> STORED DATA
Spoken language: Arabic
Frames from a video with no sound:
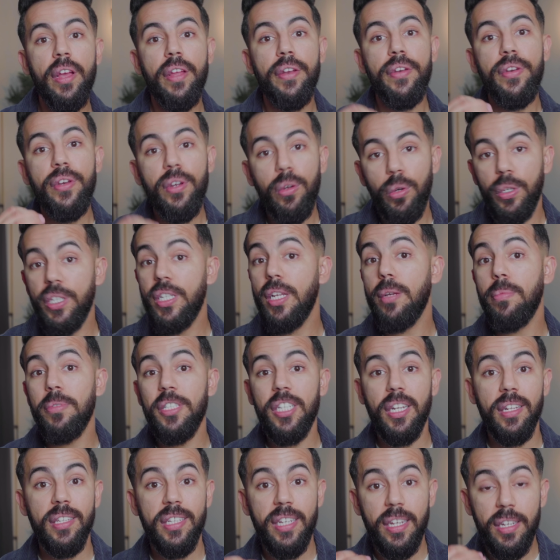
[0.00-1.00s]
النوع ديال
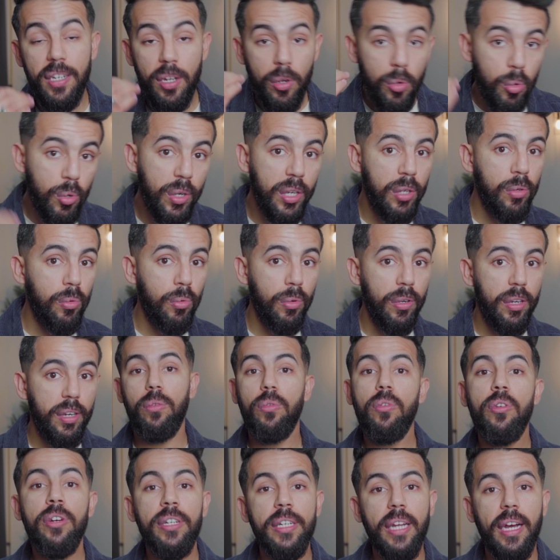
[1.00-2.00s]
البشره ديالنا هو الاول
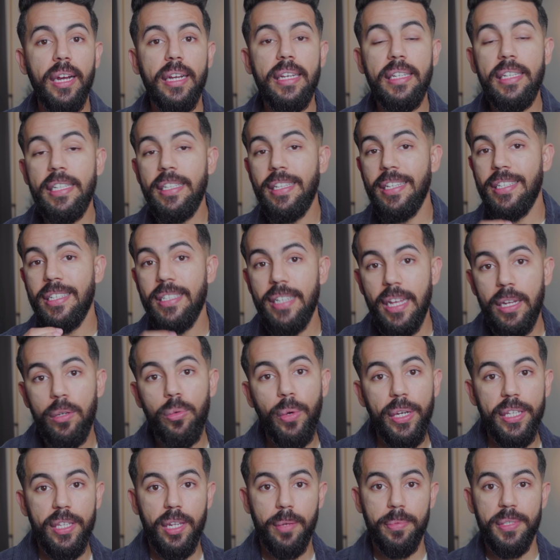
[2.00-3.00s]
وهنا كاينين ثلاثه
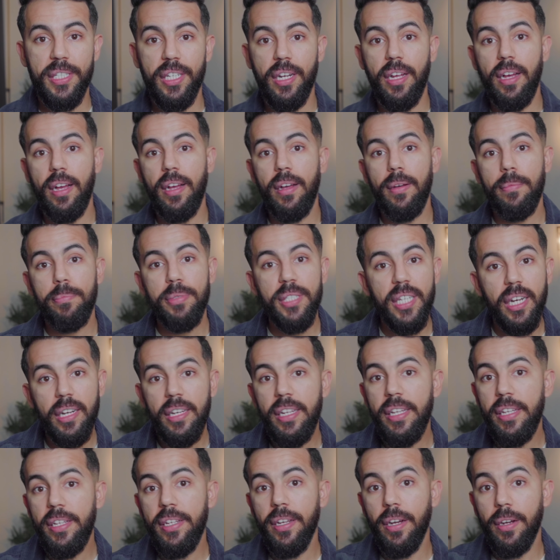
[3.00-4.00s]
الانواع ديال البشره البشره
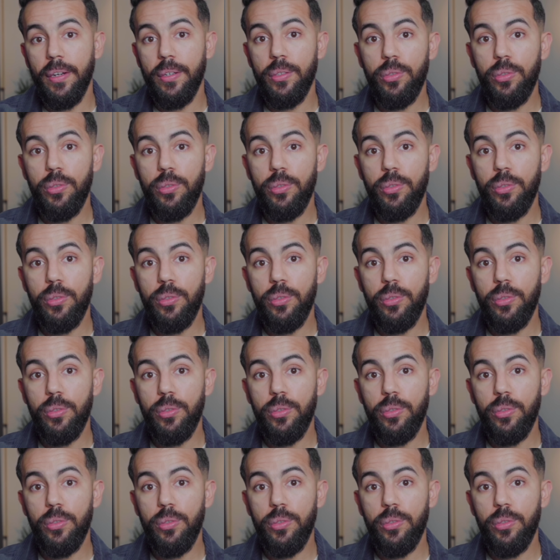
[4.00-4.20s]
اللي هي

* * *

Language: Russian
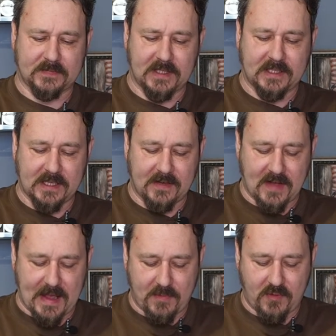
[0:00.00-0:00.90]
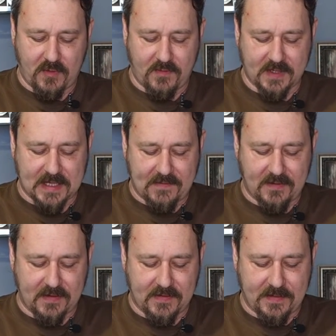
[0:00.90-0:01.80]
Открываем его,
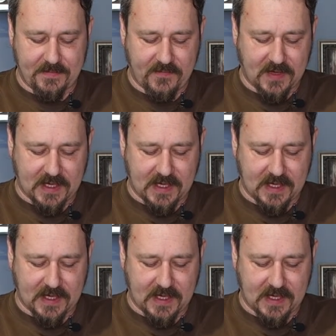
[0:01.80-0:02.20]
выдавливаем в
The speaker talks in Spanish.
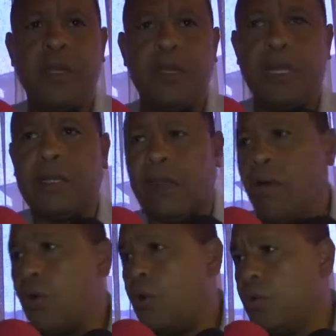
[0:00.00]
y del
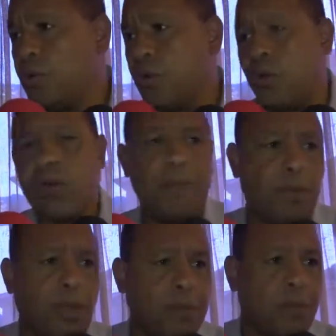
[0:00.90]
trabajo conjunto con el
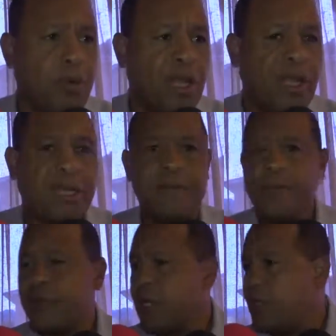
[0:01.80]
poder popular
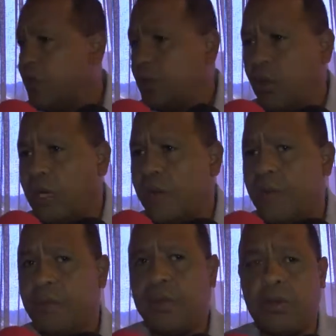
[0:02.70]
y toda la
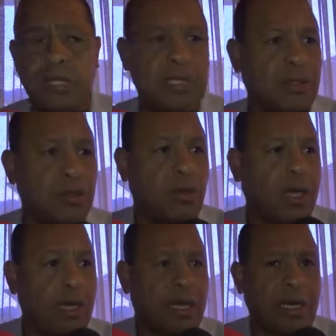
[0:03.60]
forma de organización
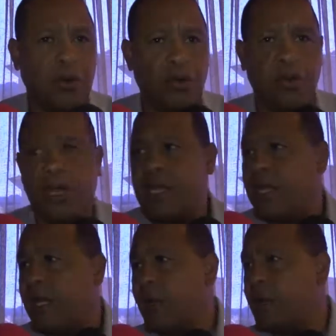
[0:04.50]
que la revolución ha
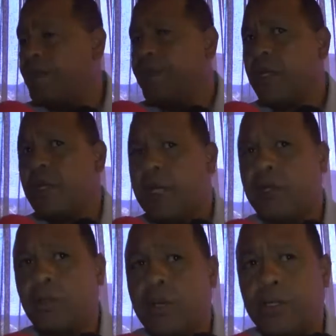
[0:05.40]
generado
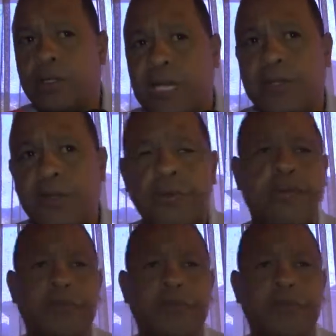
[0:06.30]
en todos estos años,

---

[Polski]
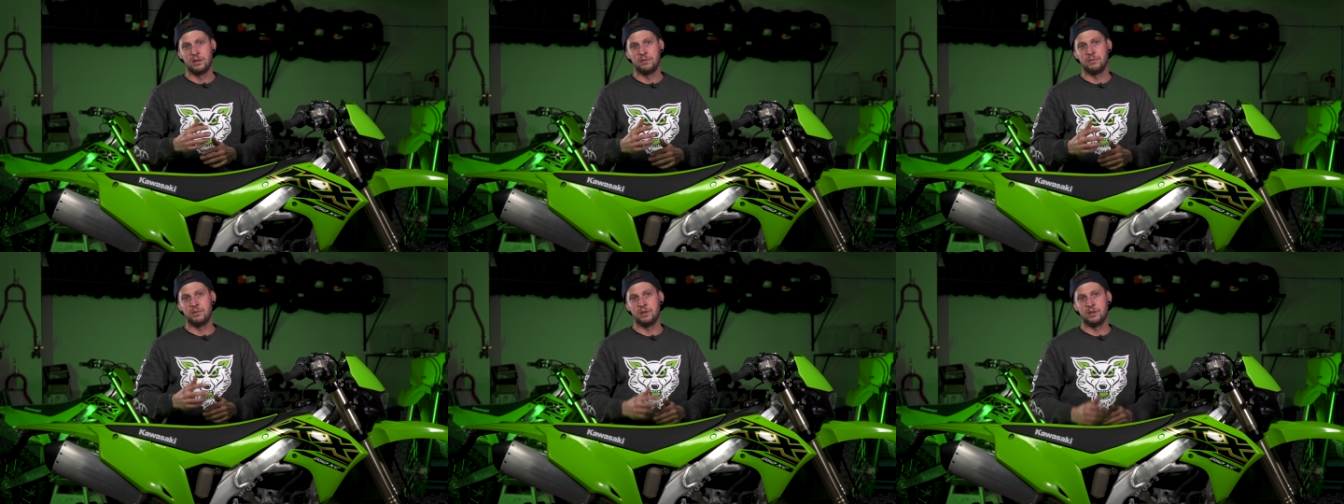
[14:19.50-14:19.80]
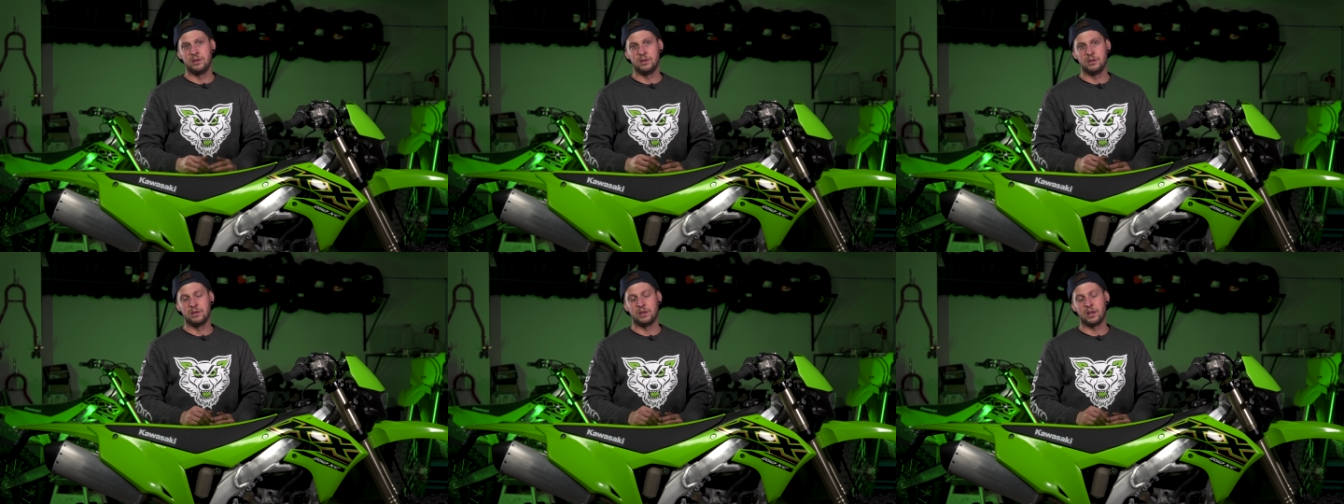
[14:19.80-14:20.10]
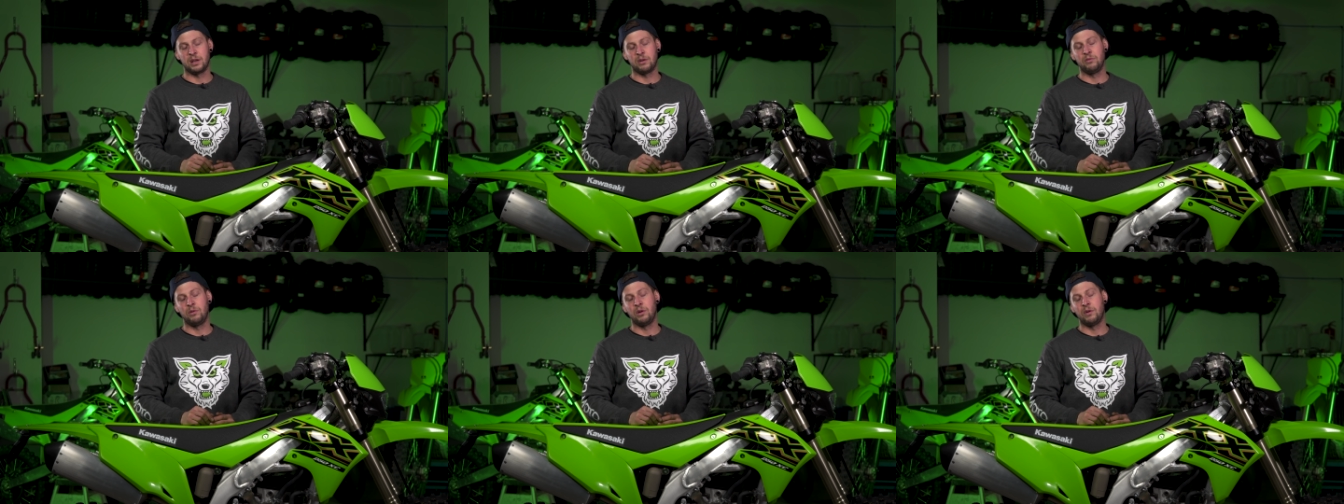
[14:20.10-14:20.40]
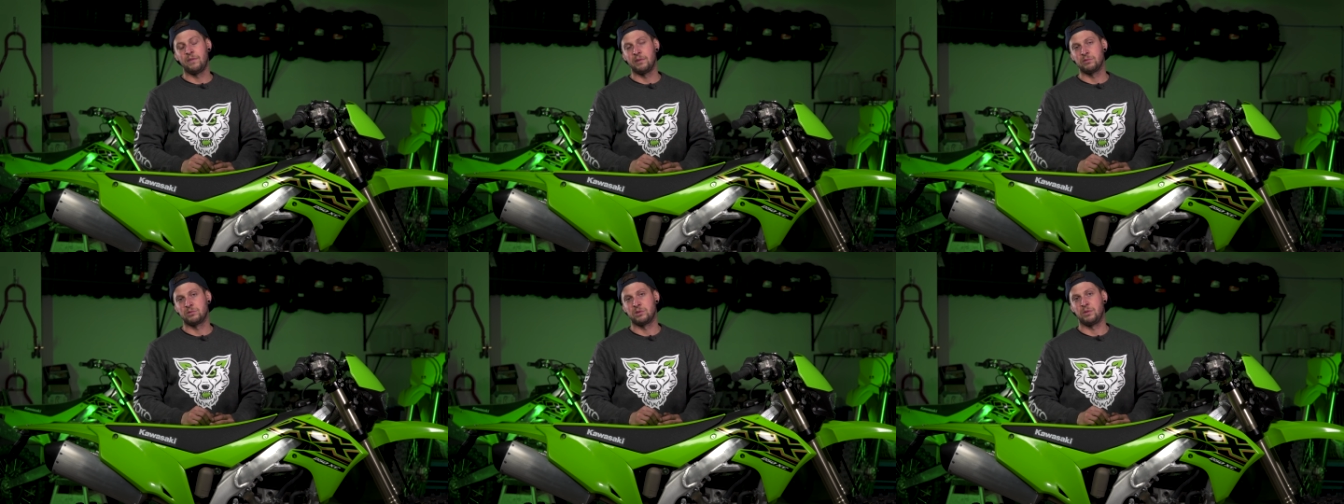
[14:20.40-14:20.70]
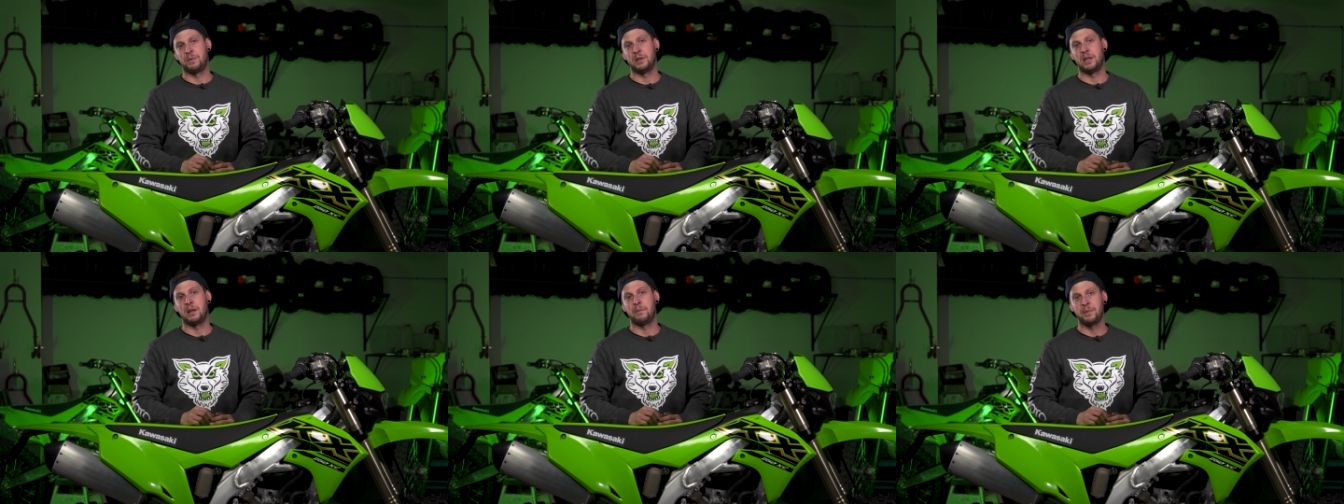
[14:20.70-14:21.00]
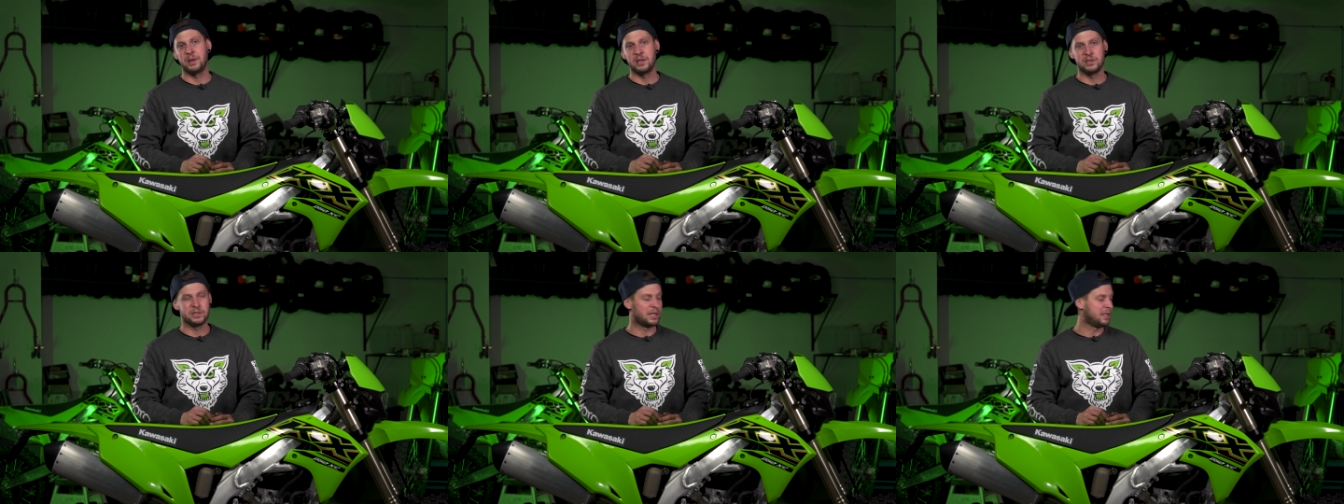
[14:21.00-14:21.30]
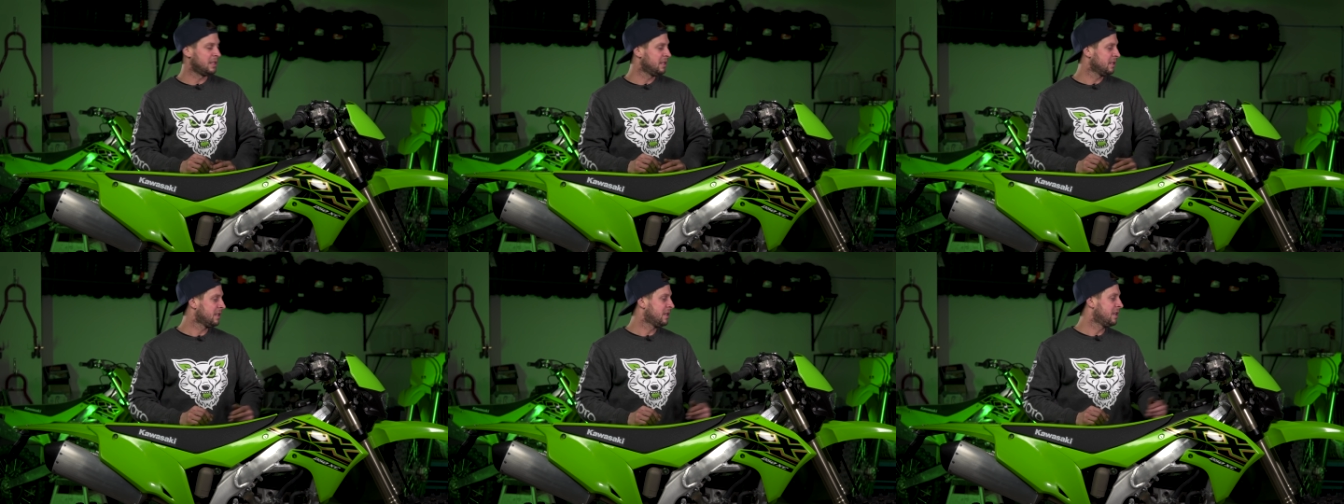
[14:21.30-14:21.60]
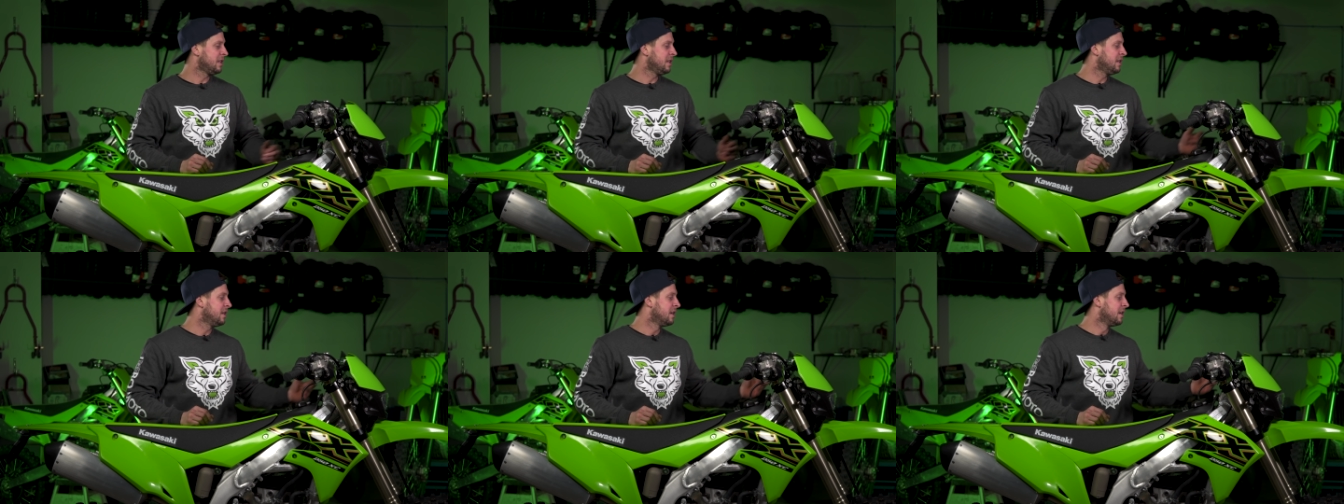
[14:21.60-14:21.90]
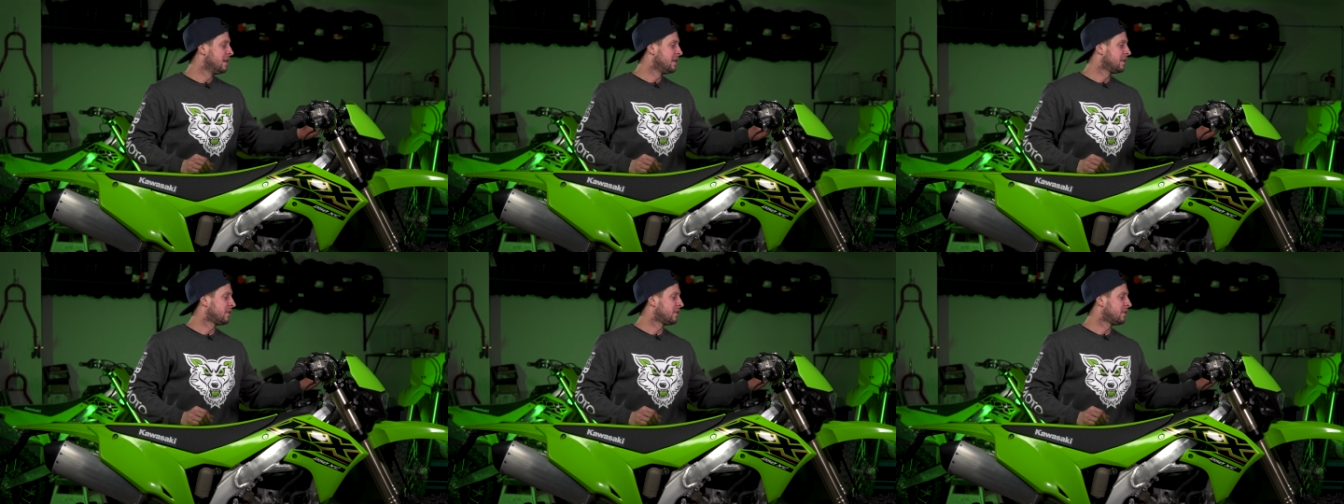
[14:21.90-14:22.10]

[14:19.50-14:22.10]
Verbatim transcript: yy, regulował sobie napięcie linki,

> TASK INSTRUCTIONS
Return exactly the lines above from the line that has "[14:21.90-14:22.10]" through the line that has "Verbatim transcript: yy, regulował", inclusive, and nothing else.

> ANSWER FOR THIS EXERCISE
[14:21.90-14:22.10]

[14:19.50-14:22.10]
Verbatim transcript: yy, regulował sobie napięcie linki,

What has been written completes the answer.